WHAT TO PRODUCE: Reproduce the records exactly. Leave the pictures out.

(Data entries)
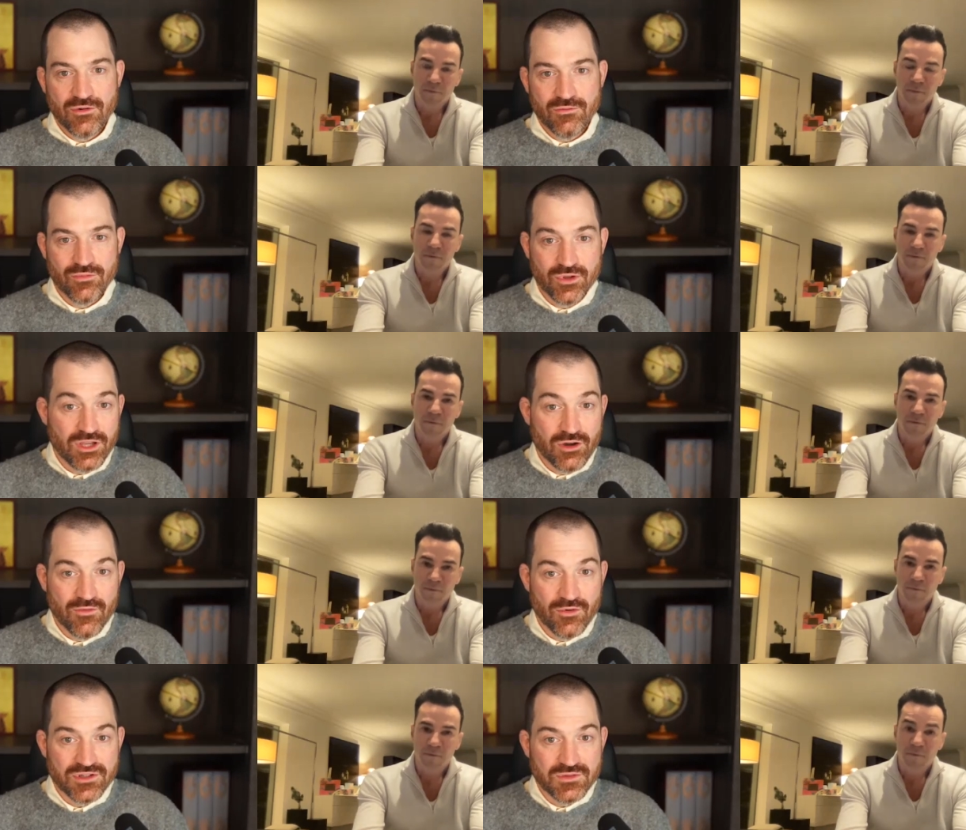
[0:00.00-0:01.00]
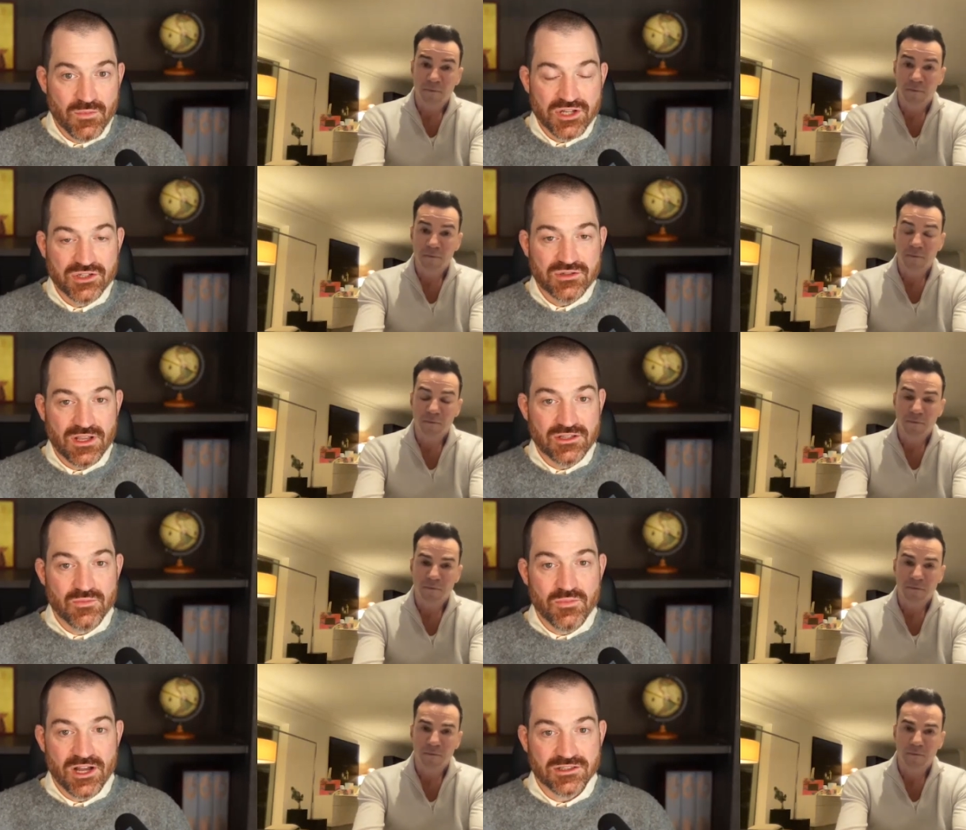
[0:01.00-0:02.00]
Speaker 1: really over as much as
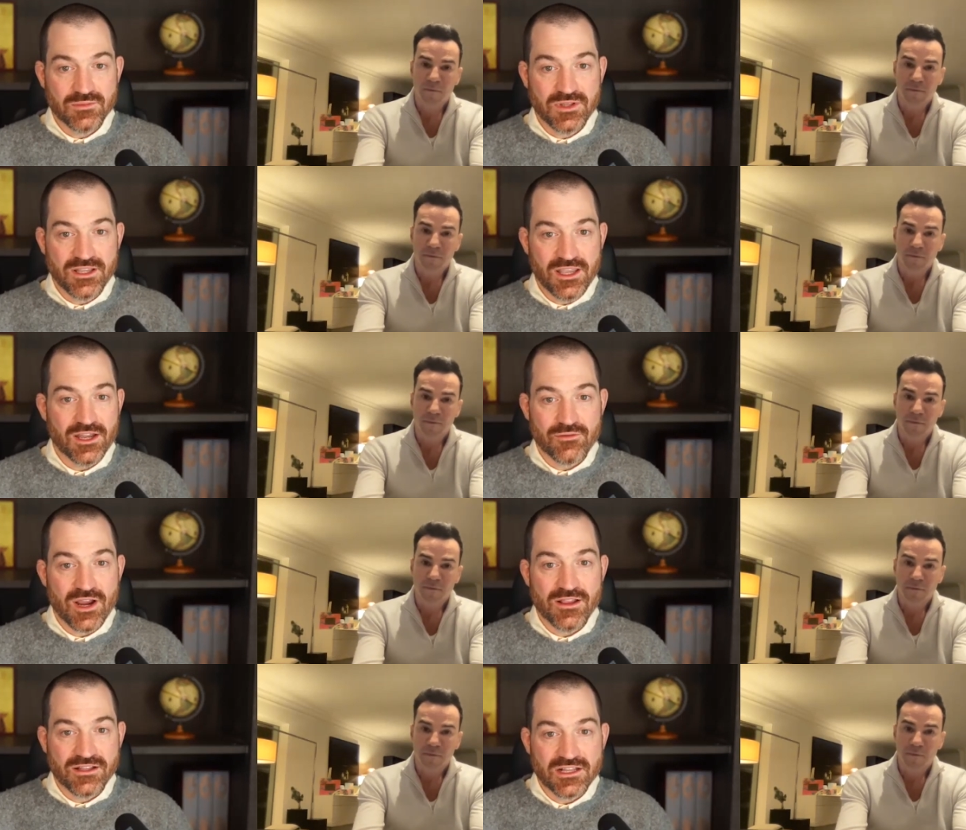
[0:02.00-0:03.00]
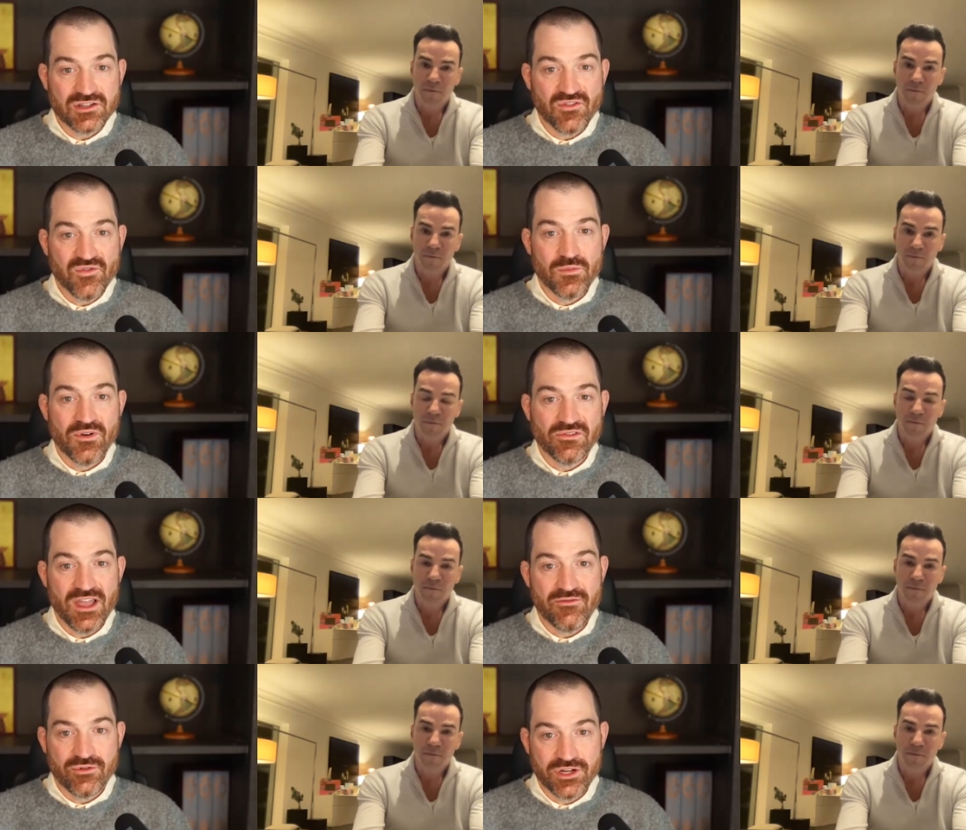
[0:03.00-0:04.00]
you possibly can, right? Like that's a form of
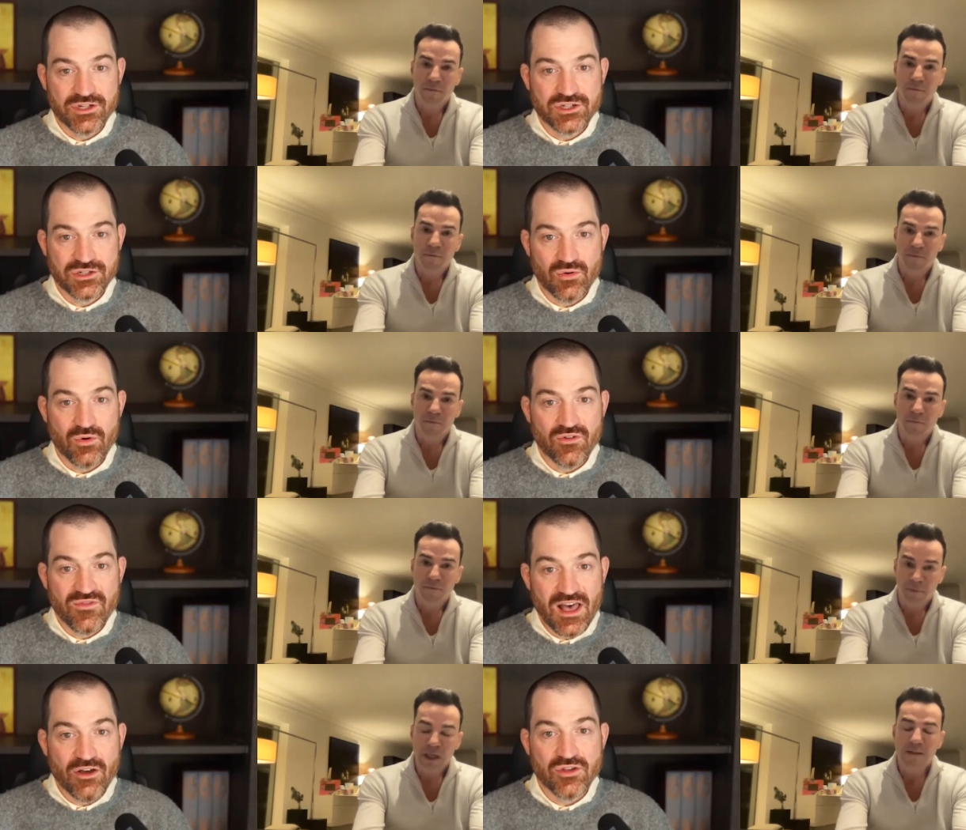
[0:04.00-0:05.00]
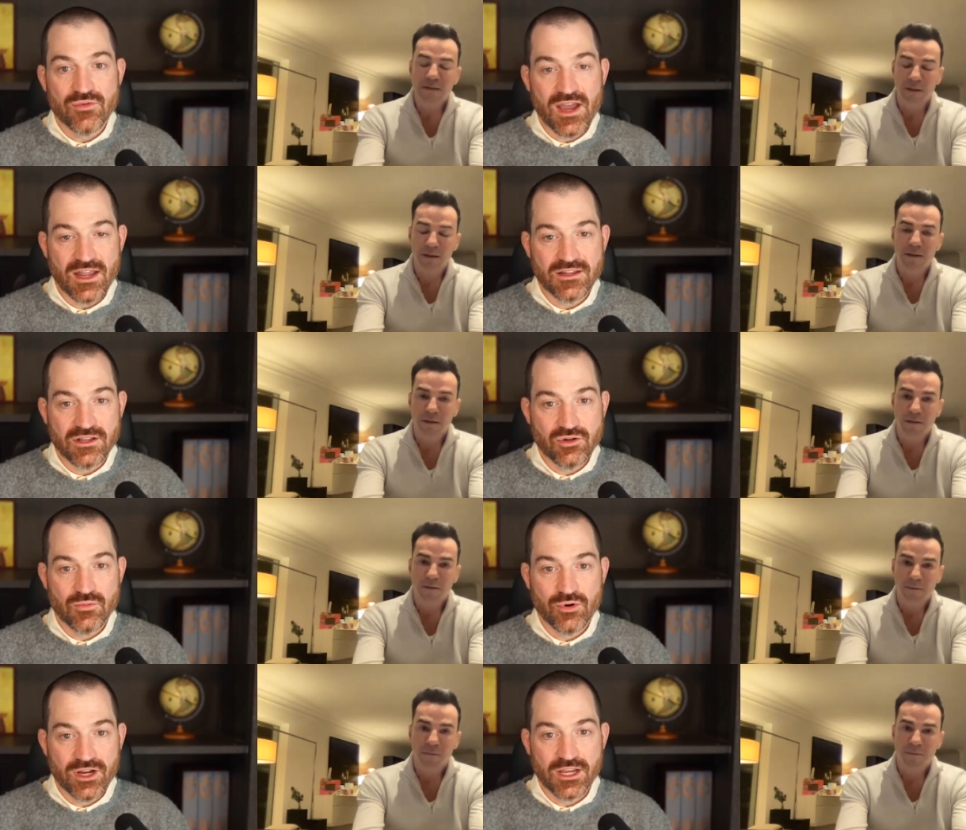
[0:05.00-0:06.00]
leverage or value yes. add
Speaker 2: that you're
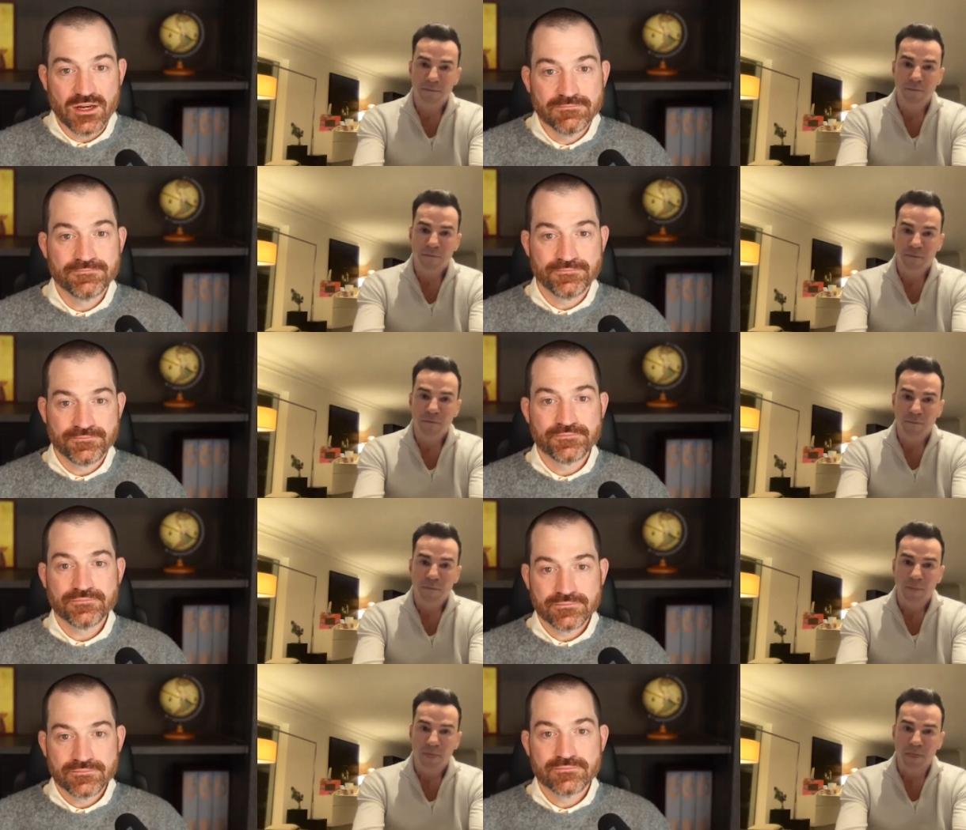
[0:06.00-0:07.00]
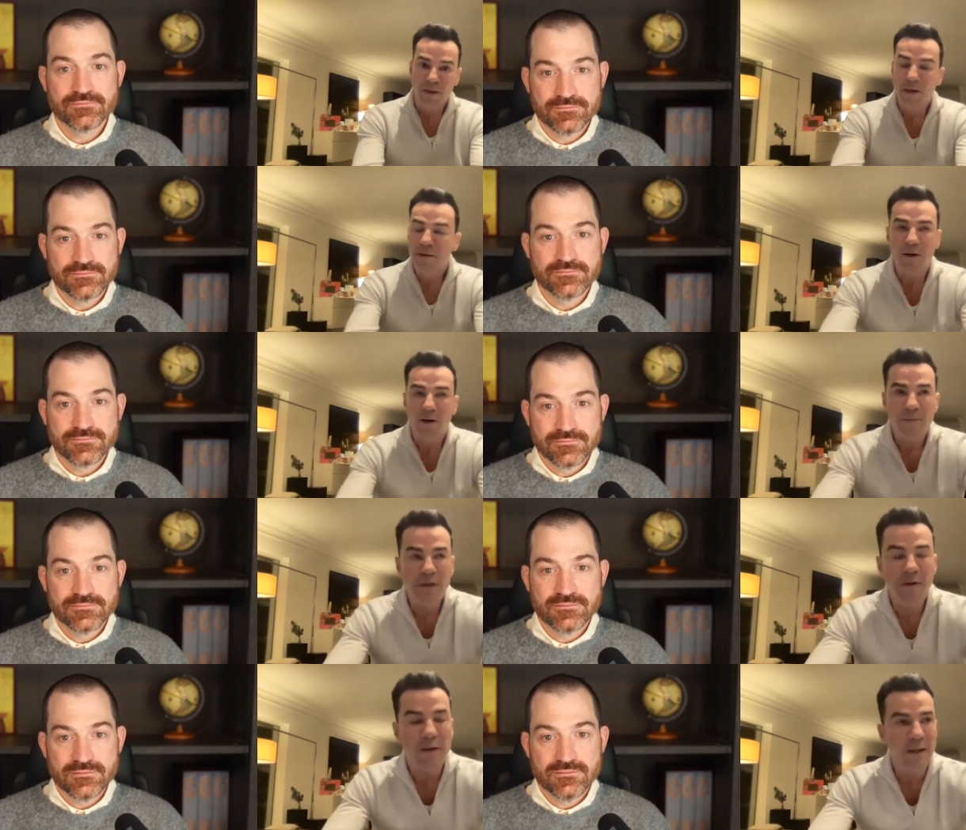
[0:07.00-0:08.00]
bringing. Yeah, no,
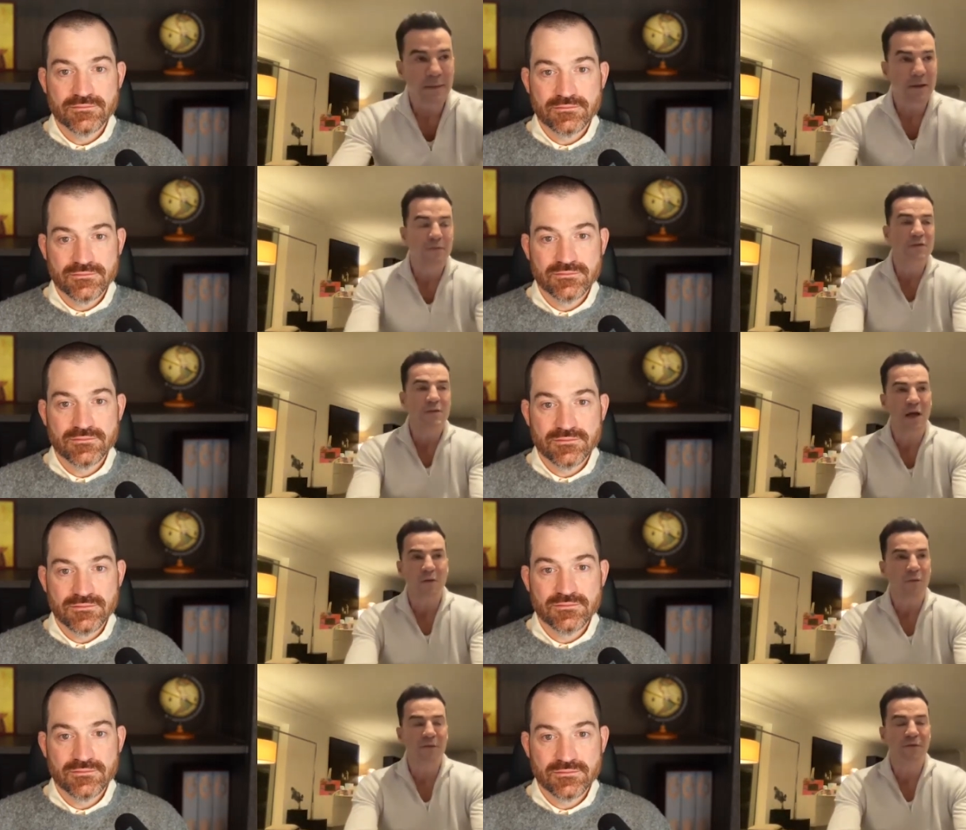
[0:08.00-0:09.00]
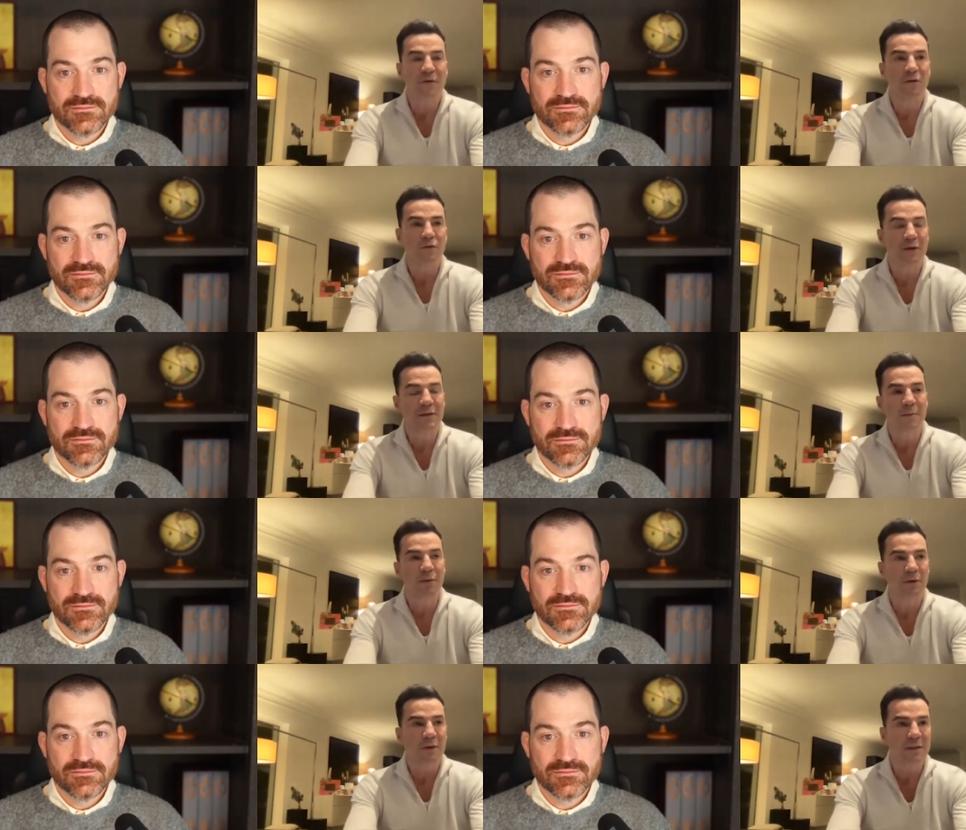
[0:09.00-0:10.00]
absolutely. I mean, if you start with 15 or 20
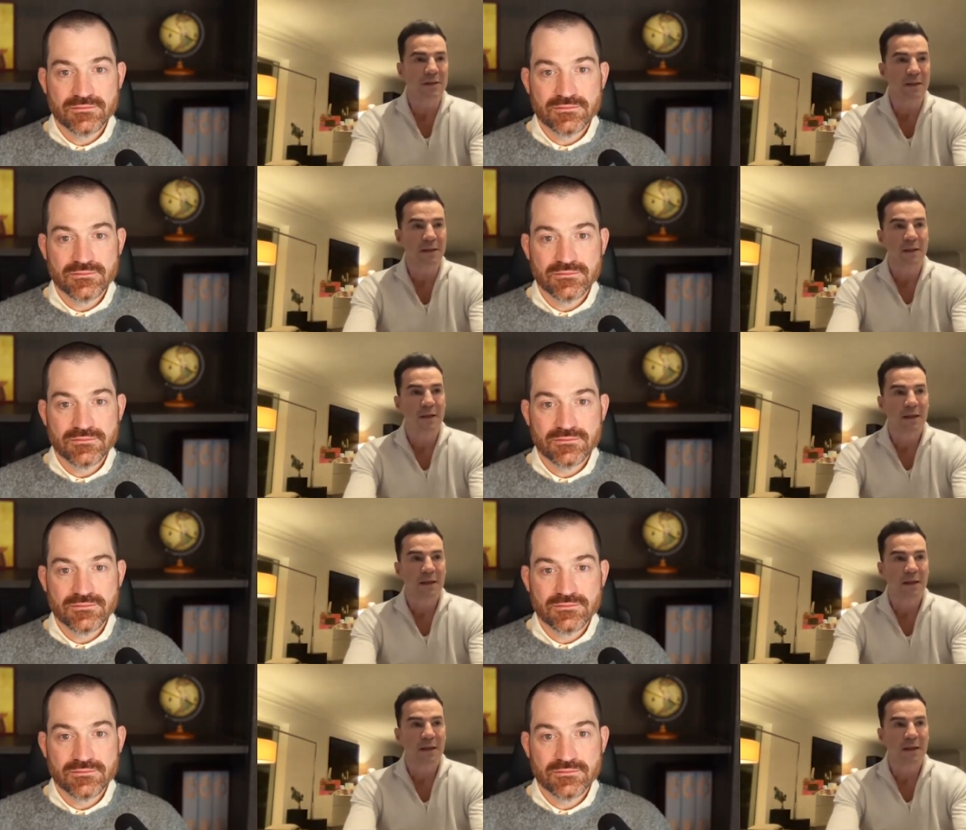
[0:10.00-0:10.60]
employees and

REPLY:
[0:00.00-0:01.00]
[0:01.00-0:02.00]
Speaker 1: really over as much as
[0:02.00-0:03.00]
[0:03.00-0:04.00]
you possibly can, right? Like that's a form of
[0:04.00-0:05.00]
[0:05.00-0:06.00]
leverage or value yes. add
Speaker 2: that you're
[0:06.00-0:07.00]
[0:07.00-0:08.00]
bringing. Yeah, no,
[0:08.00-0:09.00]
[0:09.00-0:10.00]
absolutely. I mean, if you start with 15 or 20
[0:10.00-0:10.60]
employees and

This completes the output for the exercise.